お茶を飲んで暫くすると、ドアが開きフェアウェイ大公が部下を伴って入室してきた。
「ジングージ殿、避難民の件、如何だった?」
「はい、特に問題は発生しておりません。市中の様子次第では、直ぐに街へ戻れる状況です」
「そうか、忝ない。本来であれば、余の軍勢を差し向けねばならないのだが、未だ残党狩りが続いておってな。しかし、今日中には何とかなるだろうから、夜になる前には帰還しても大丈夫だろう」
「そうですか、それは朗報です。午後にはスベニからの救援部隊も到着しますので、手助けも可能かと存じます」
「そうか、それは有り難い。それにしても、ジングージ殿は昨夜は何処で休んだのだ?」
「避難民達と一緒に休みました。朝食の支度もありました故」
「なんと、朝食までも……重ね重ね忝ない。余は、スベニに帰ってしまったのではないかと、心配しておったのだ。未だ、礼や受勲も済んでおらんからの」
「その様なご心配は無用であります。いや、一つだけ具申を申し上げて宜しいでしょうか?」
「具申とな?言うてみてくれ。ジングージ殿の言うことならば、大切な事だからな」
「ありがとうございます。それは奴隷市場……特に闇ギルドが商っていた闇奴隷市場の事です」
「奴隷市場か……闇ギルドが奴隷を扱っておったのは存じておるが詳細は知らん。おい、誰か詳しい者を呼んでまいれ」
「はっ、唯今!」
「闇ギルドの大きな資金源となっていたのが、不当に奴隷化した者の売買です。それは拉致や、誘拐などの犯罪で手に入れた奴隷を、闇から闇に売り捌いていたのです。此処に居るナークも、そんな闇ギルドの被害者ですし、ロックやミラも闇奴隷商人の被害者なのです」
「なんと、その様な事……聖女殿までもが被害者だったとは、余は知らなんだぞ」
どうやら、闇ギルドが行っていた闇奴隷商人の事を、フェアウェイ大公は全く知らなかった様だ。

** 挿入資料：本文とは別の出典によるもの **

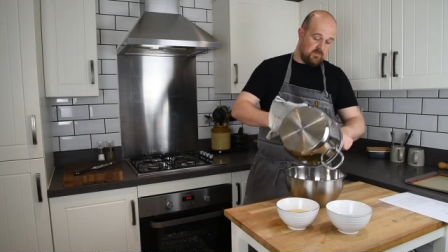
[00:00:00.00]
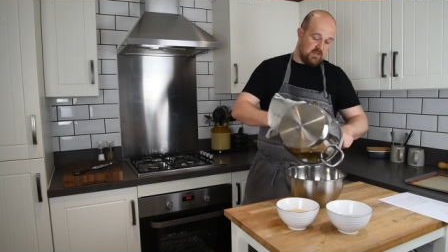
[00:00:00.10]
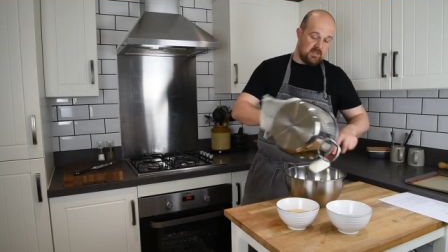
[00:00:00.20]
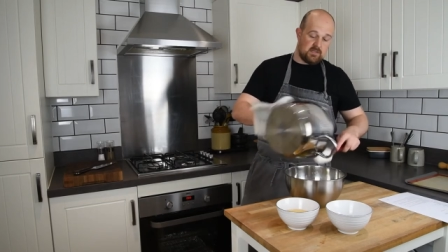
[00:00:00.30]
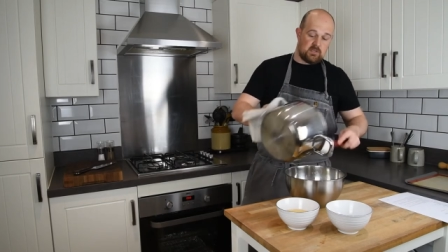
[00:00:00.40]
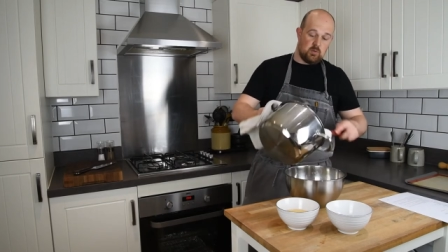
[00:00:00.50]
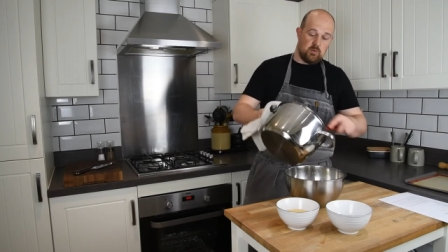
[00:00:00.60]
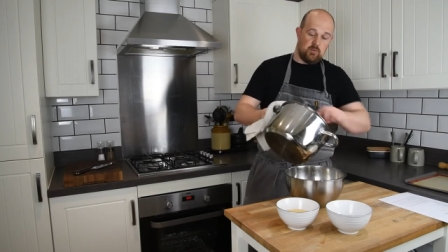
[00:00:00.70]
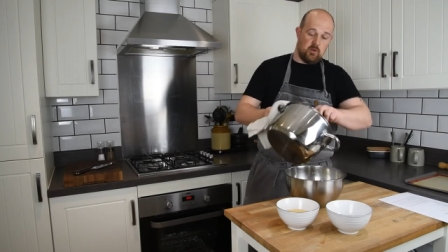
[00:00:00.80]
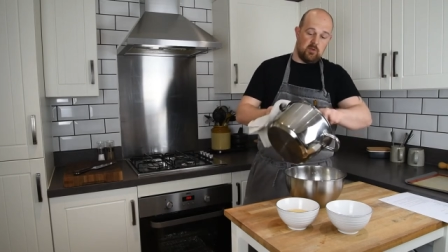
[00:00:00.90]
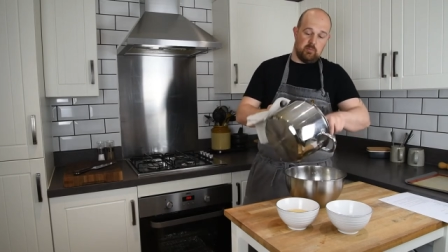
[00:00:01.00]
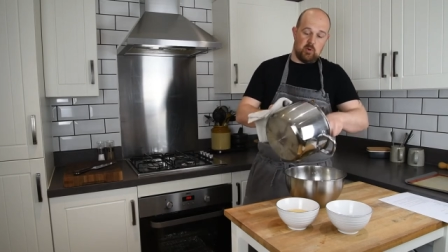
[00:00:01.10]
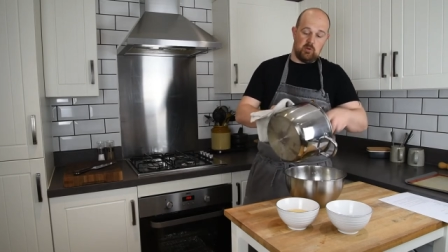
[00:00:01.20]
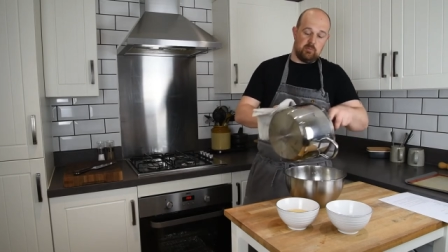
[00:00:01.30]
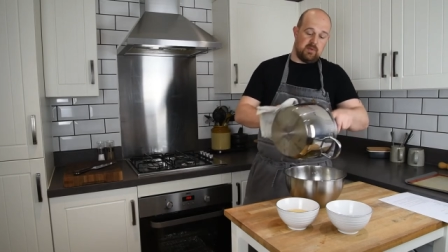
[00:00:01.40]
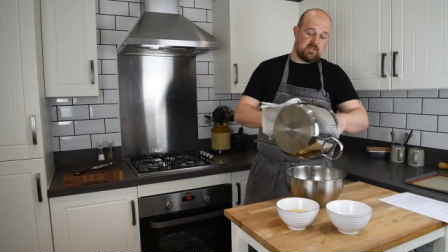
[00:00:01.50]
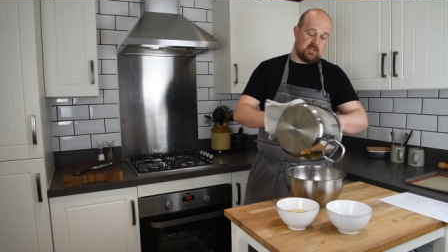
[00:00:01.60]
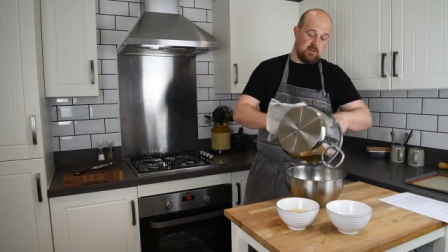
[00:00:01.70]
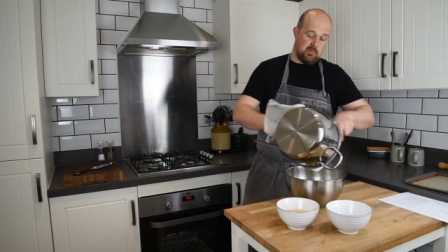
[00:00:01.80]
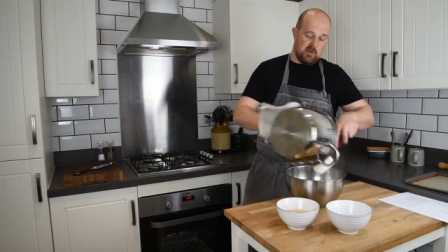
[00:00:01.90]
into another bowl and
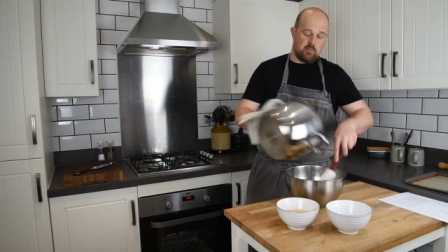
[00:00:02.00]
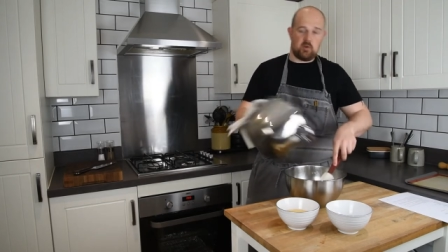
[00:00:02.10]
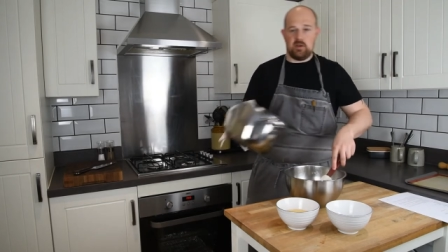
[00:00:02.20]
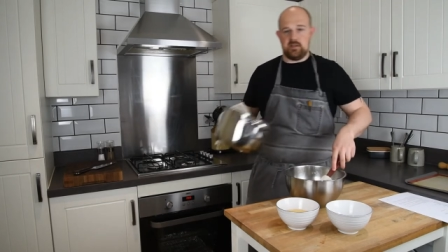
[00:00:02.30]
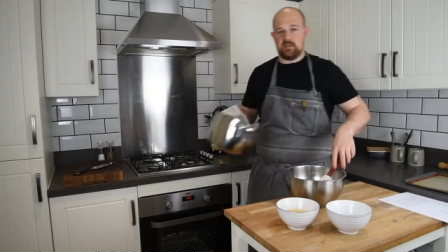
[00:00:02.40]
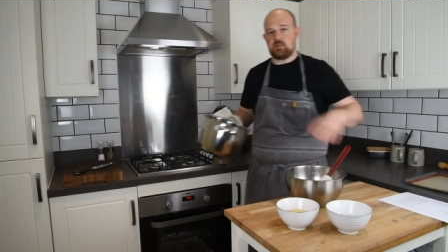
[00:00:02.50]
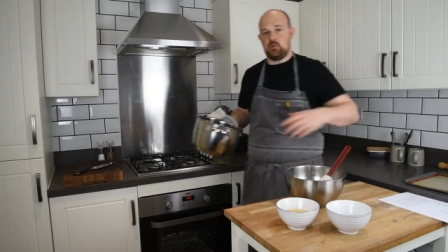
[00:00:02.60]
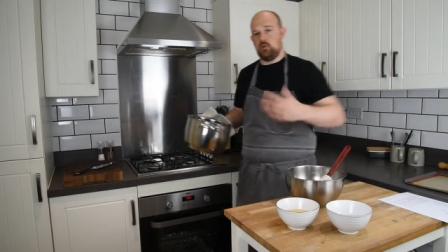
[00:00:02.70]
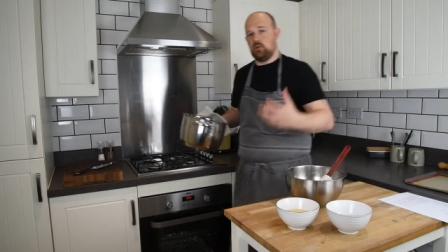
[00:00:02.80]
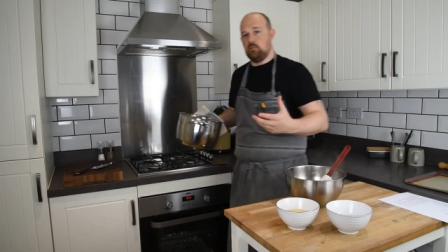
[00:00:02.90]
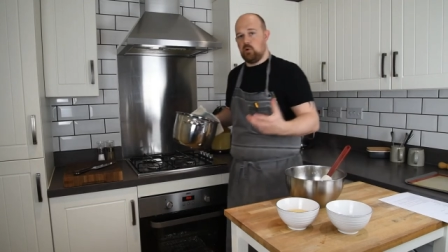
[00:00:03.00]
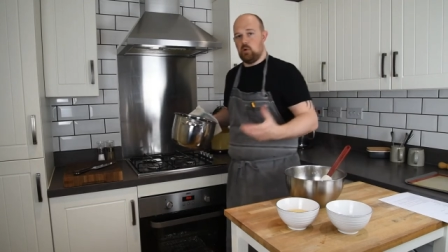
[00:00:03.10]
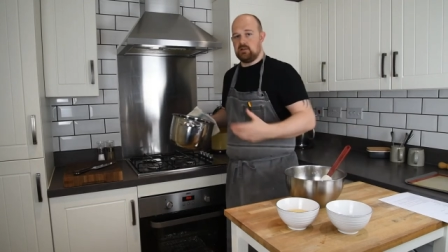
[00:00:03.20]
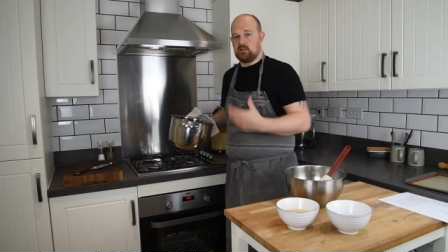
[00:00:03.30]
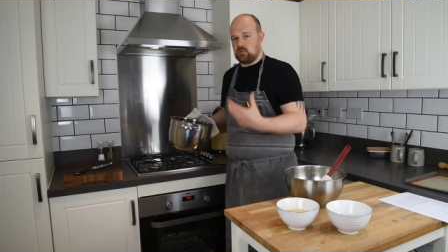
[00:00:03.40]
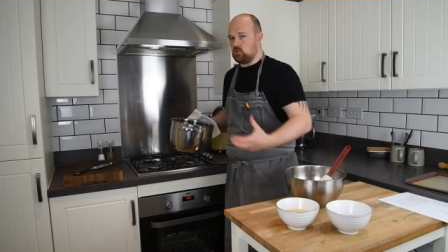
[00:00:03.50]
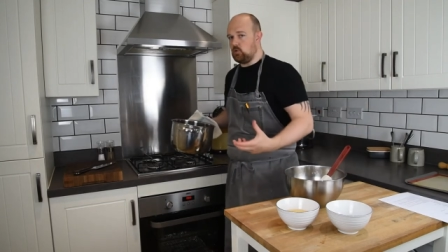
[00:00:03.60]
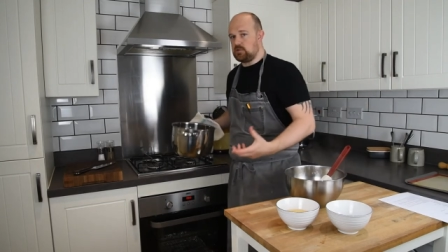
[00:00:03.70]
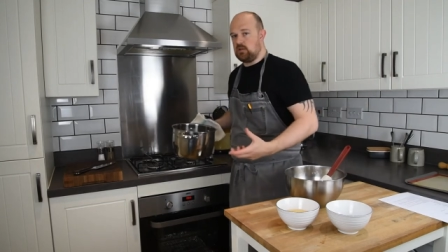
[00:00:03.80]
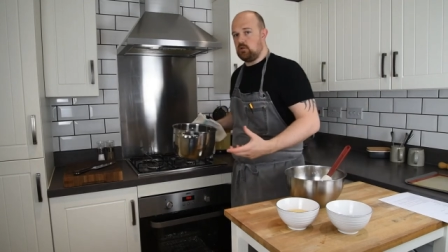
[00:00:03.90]
basically by putting it into another bowl it just
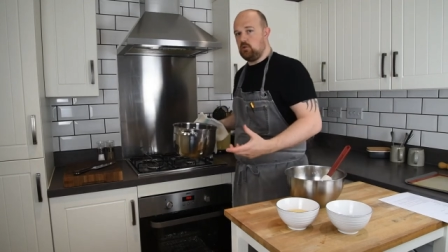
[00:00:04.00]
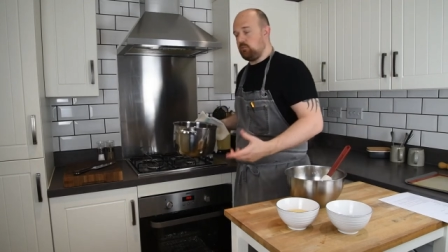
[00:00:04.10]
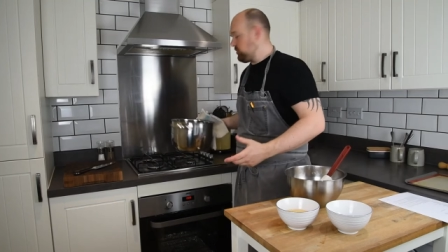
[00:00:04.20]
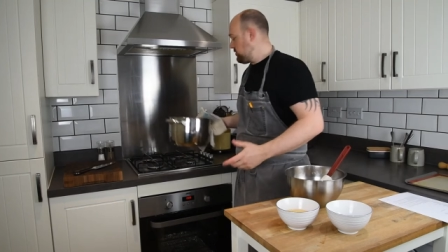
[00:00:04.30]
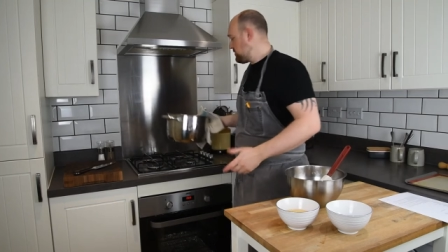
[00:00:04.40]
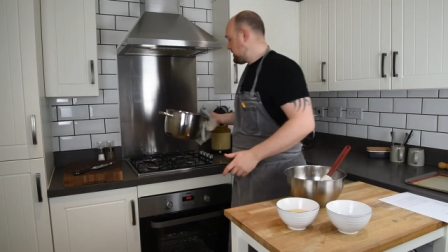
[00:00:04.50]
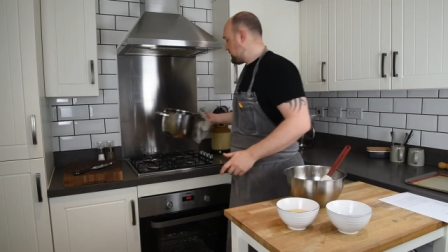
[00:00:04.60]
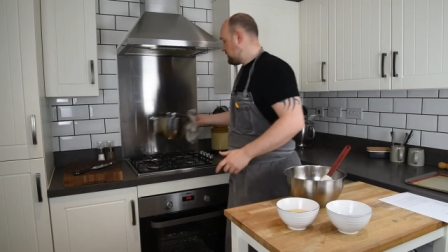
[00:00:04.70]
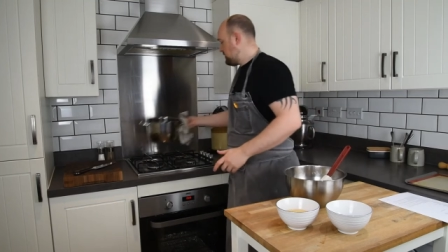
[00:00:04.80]
stops that cooking process.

部下の段階で止められていたのか、或いは任せっきりにしていたのかは不明だが、これは一つの都市国家のトップとしては大きな問題だ。
ひょっとすると、闇ギルドと連んでいた奴が居るとか、或いは賄賂で目を瞑っていた奴がいるのかもしれない。
どちらにしても、洗い出しをせねばなるまい。
そう俺が推理をしていると、ドアがノックされて外から声が聞こえて来た。